(Beginning of Given entries)
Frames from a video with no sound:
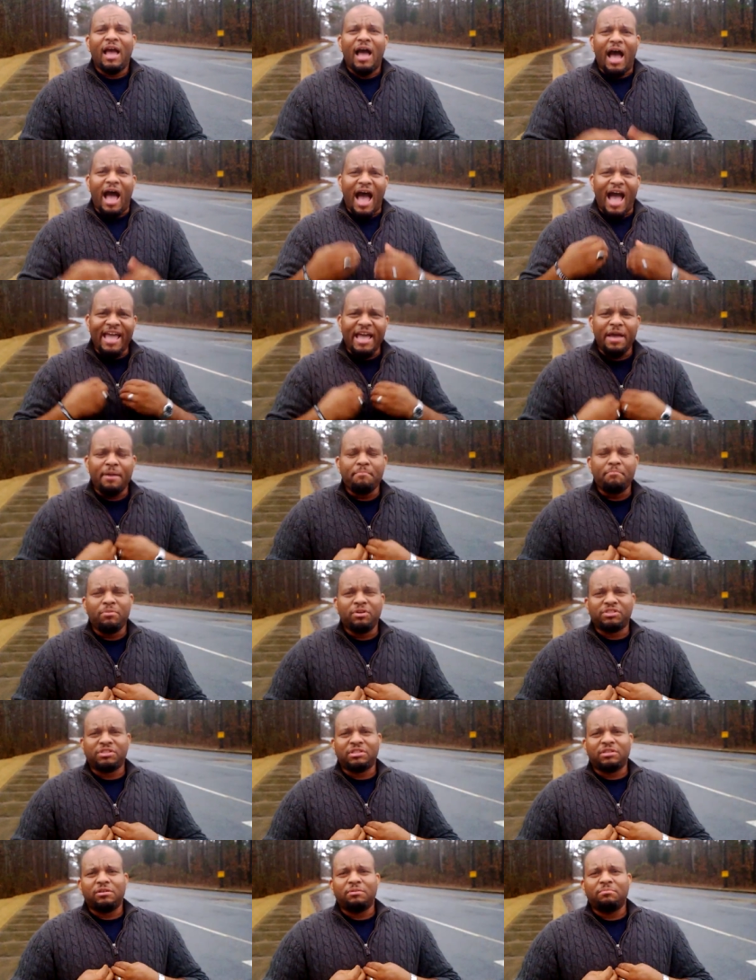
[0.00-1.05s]
I am
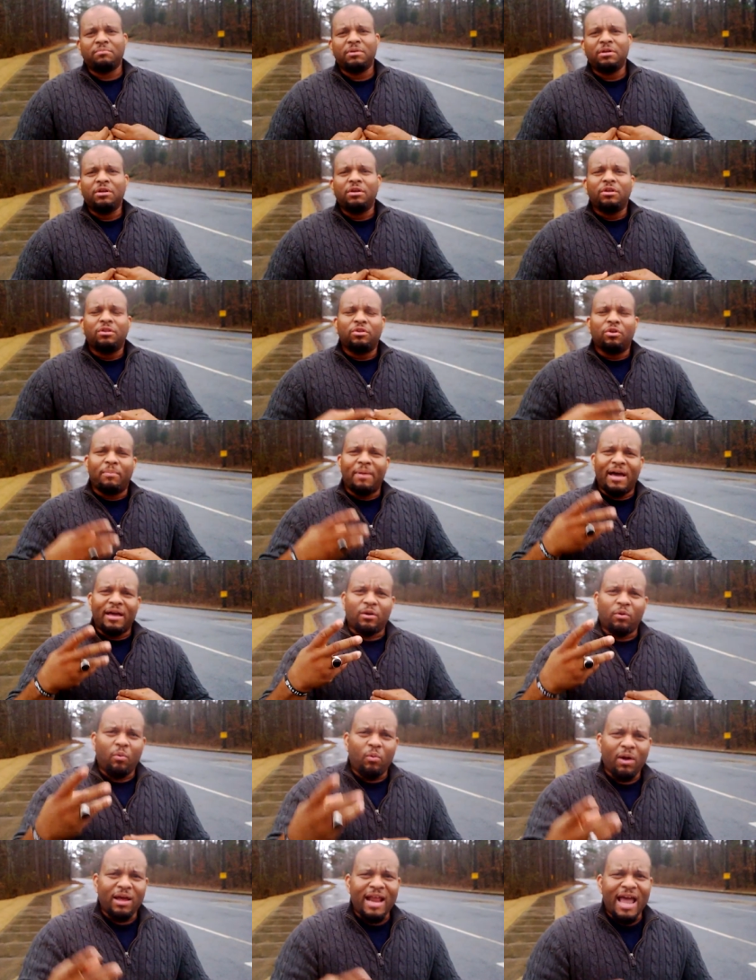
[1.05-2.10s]
Muslim. No matter
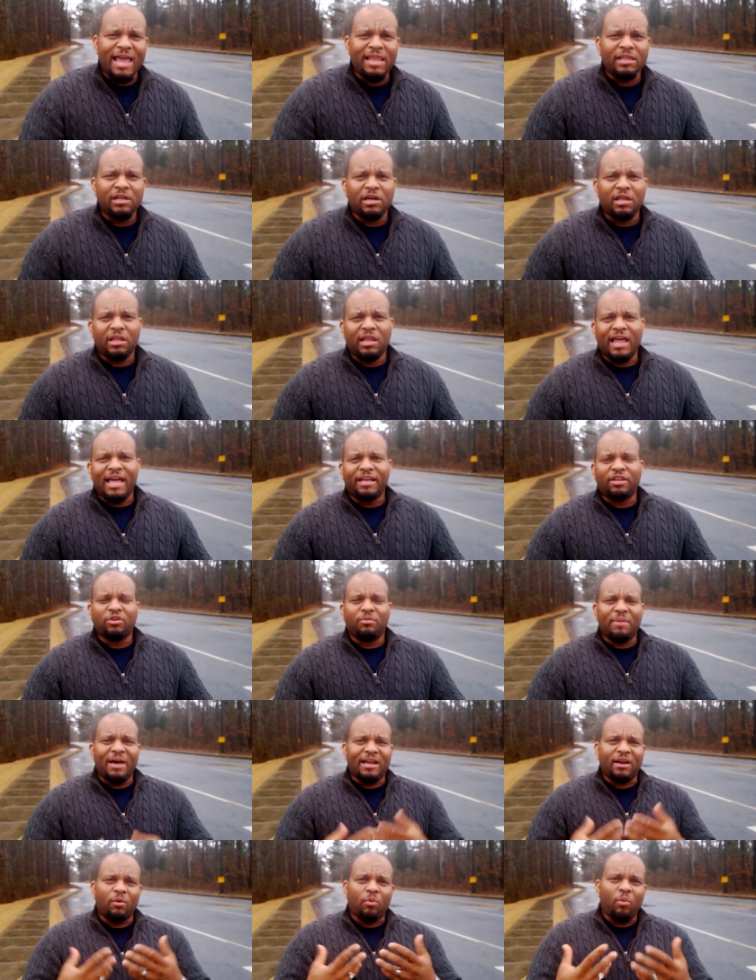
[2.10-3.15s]
what I look like, no
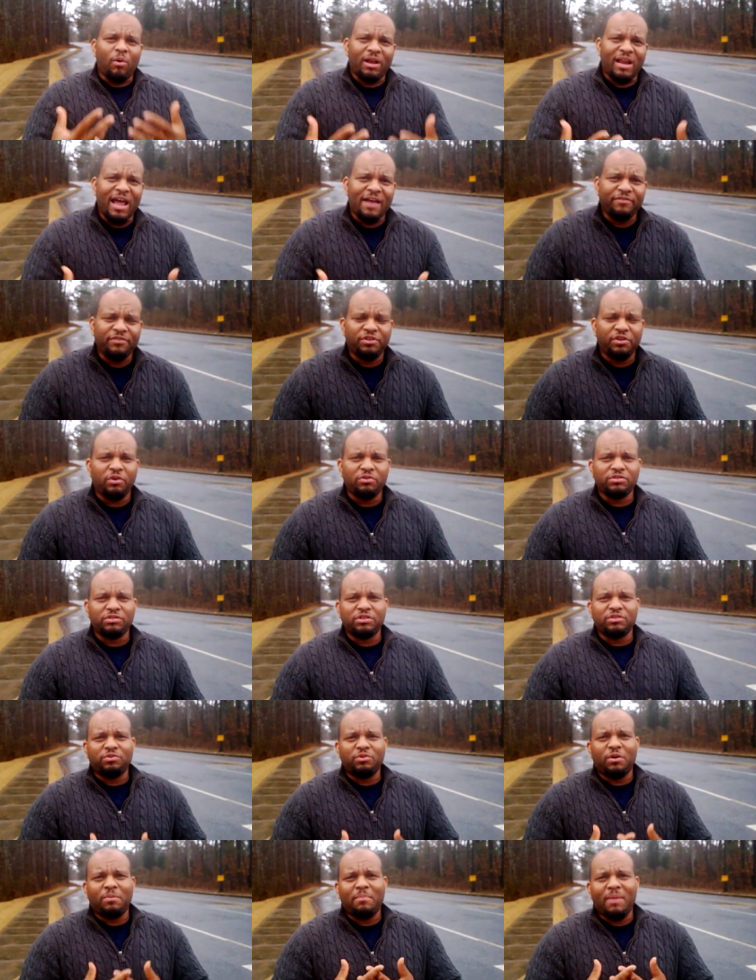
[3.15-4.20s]
matter what I've chosen to
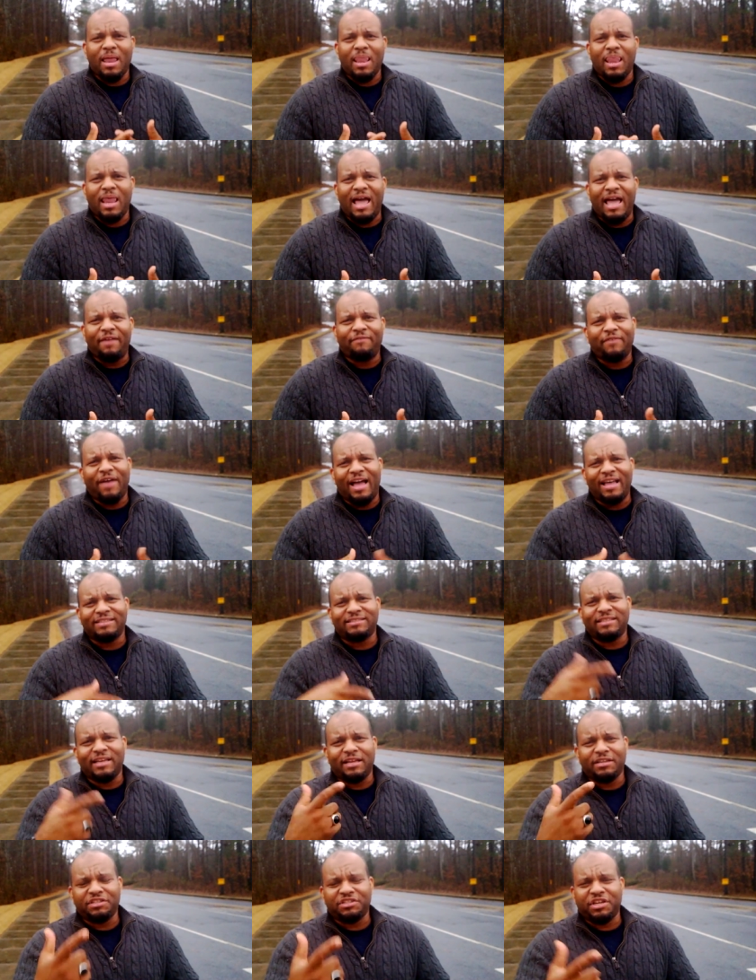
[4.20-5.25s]
do in my life, I
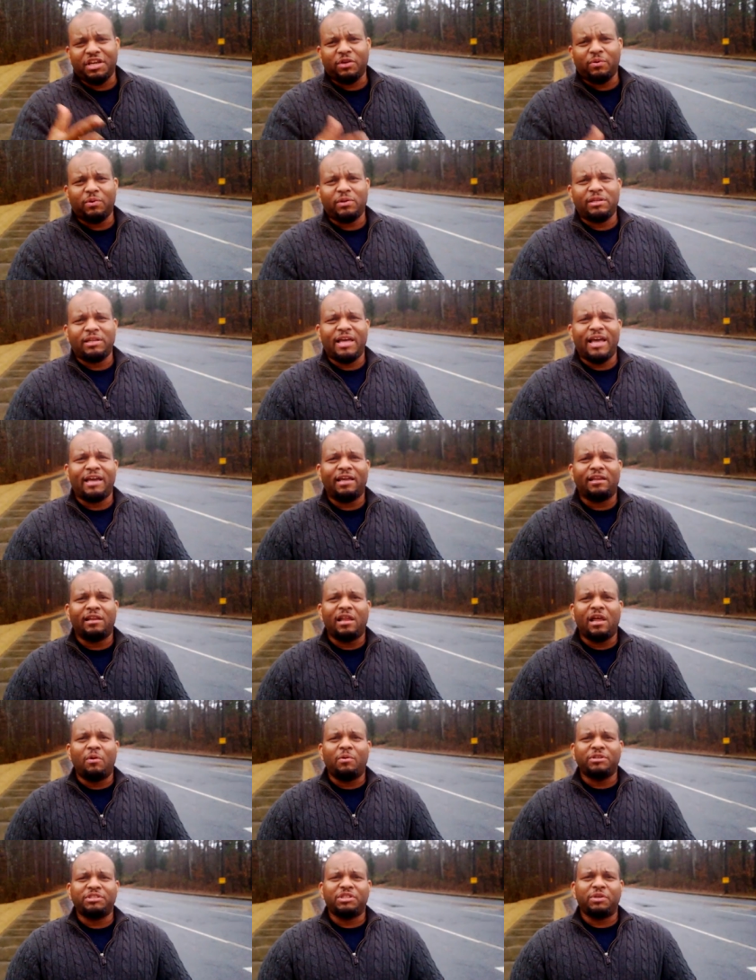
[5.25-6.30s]
said, Shadu an la ilaha
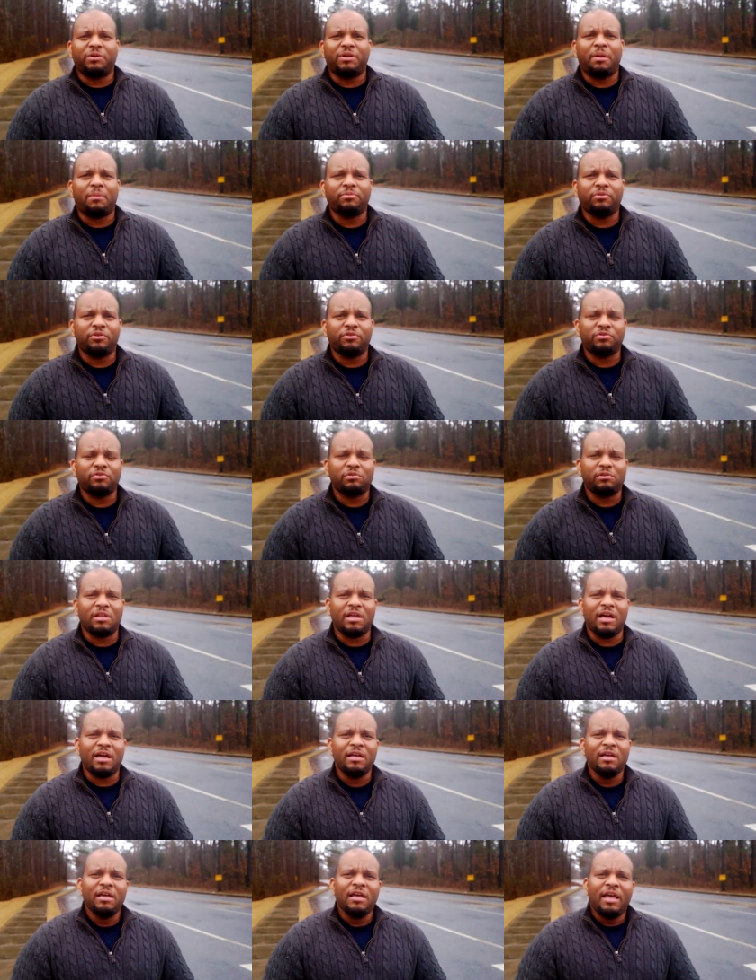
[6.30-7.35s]
illallah wa shadu anna Muhammadan
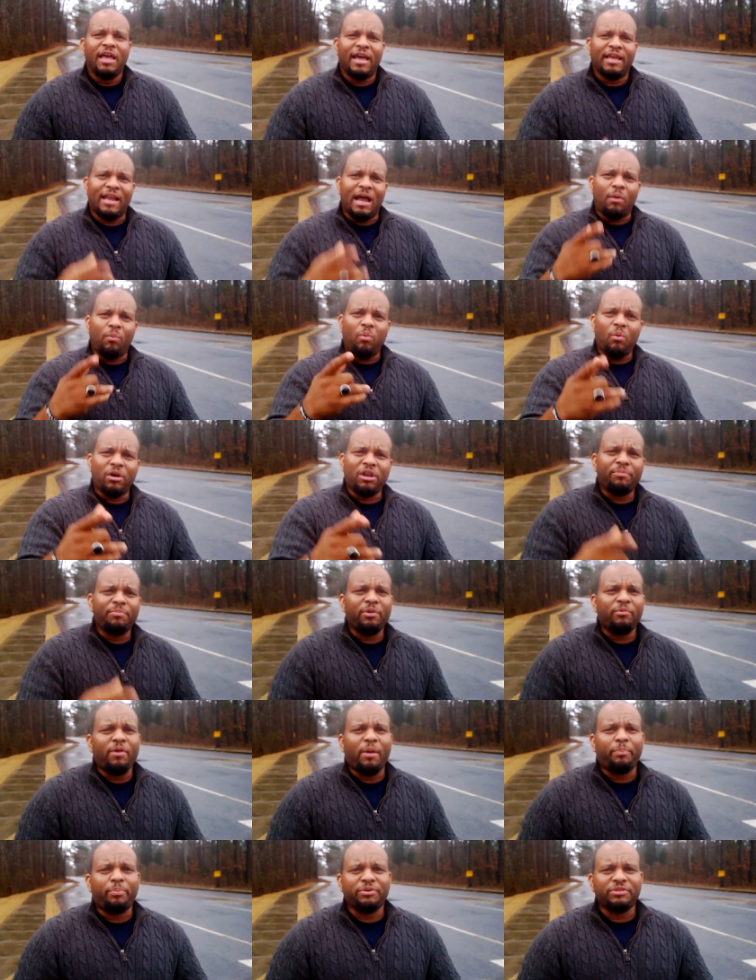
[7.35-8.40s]
Rasulullah, and I want to be
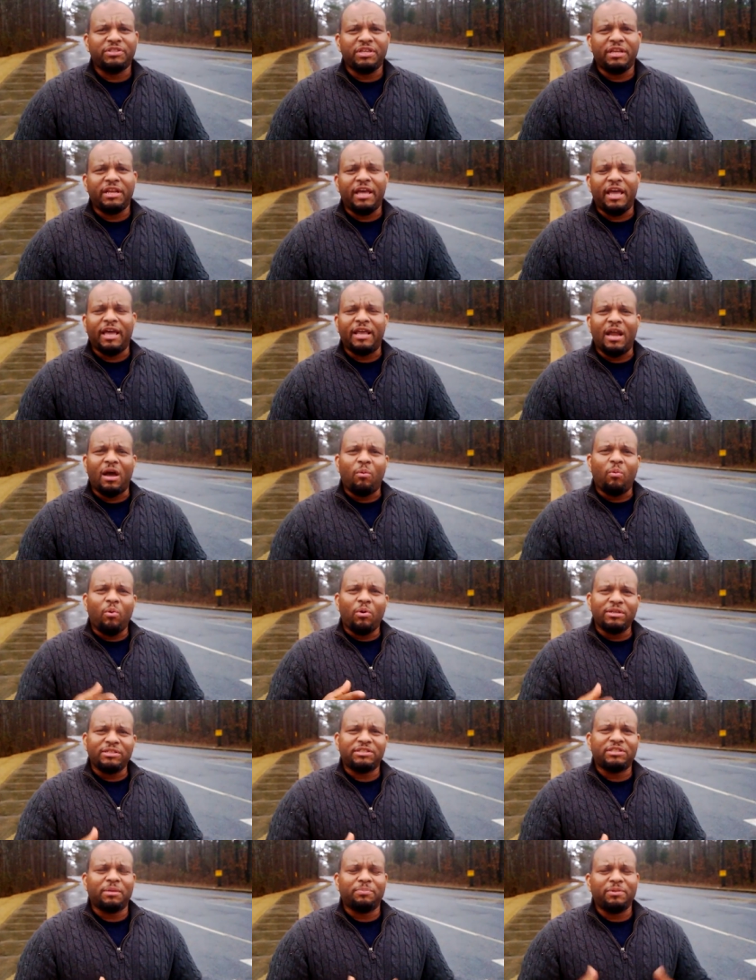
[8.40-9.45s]
represented, and I
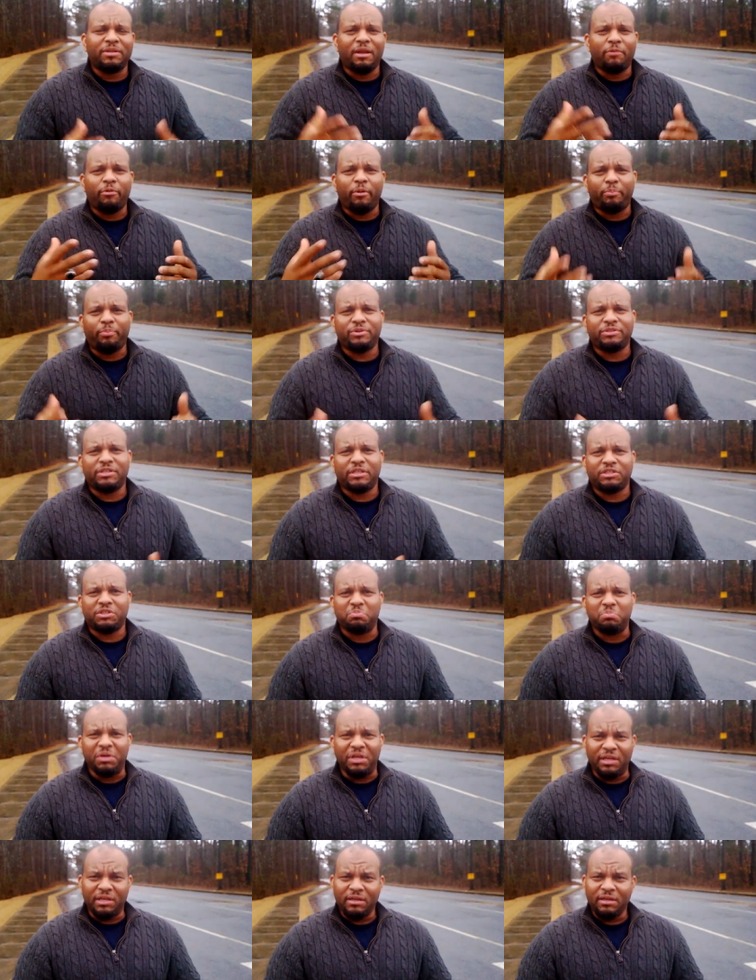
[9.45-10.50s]
want something that represents
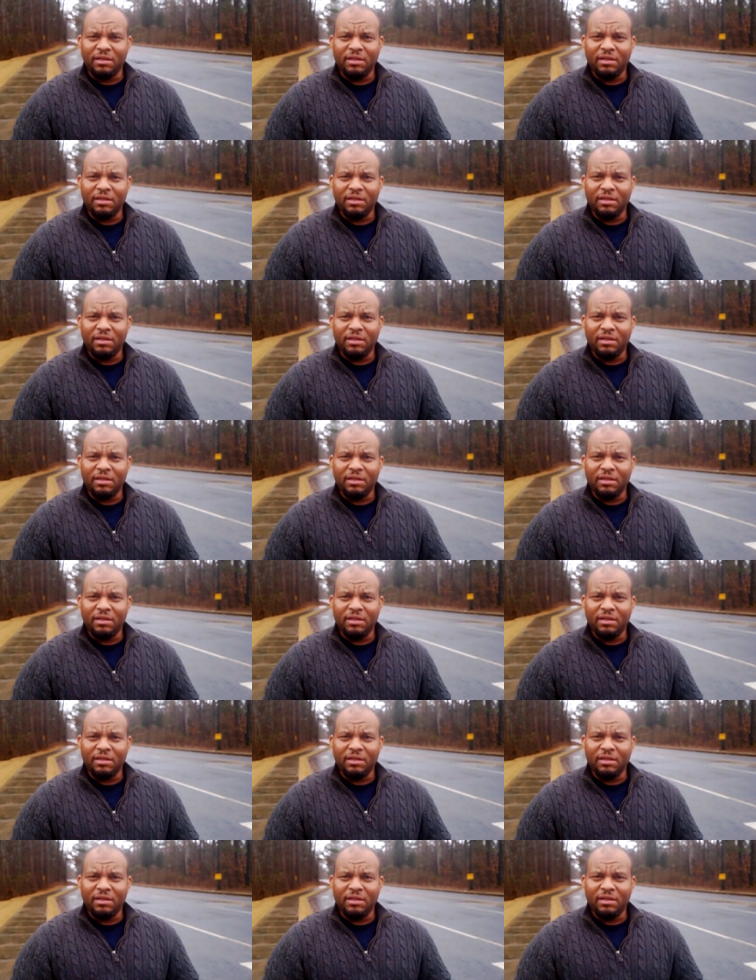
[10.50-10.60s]
me.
(End of Given entries)
### [Activity]
Nothing but the exact text of the records should appear in your answer, with no pictures. Please write it out.

### [Final answer]
Frames from a video with no sound:
[0.00-1.05s]
I am
[1.05-2.10s]
Muslim. No matter
[2.10-3.15s]
what I look like, no
[3.15-4.20s]
matter what I've chosen to
[4.20-5.25s]
do in my life, I
[5.25-6.30s]
said, Shadu an la ilaha
[6.30-7.35s]
illallah wa shadu anna Muhammadan
[7.35-8.40s]
Rasulullah, and I want to be
[8.40-9.45s]
represented, and I
[9.45-10.50s]
want something that represents
[10.50-10.60s]
me.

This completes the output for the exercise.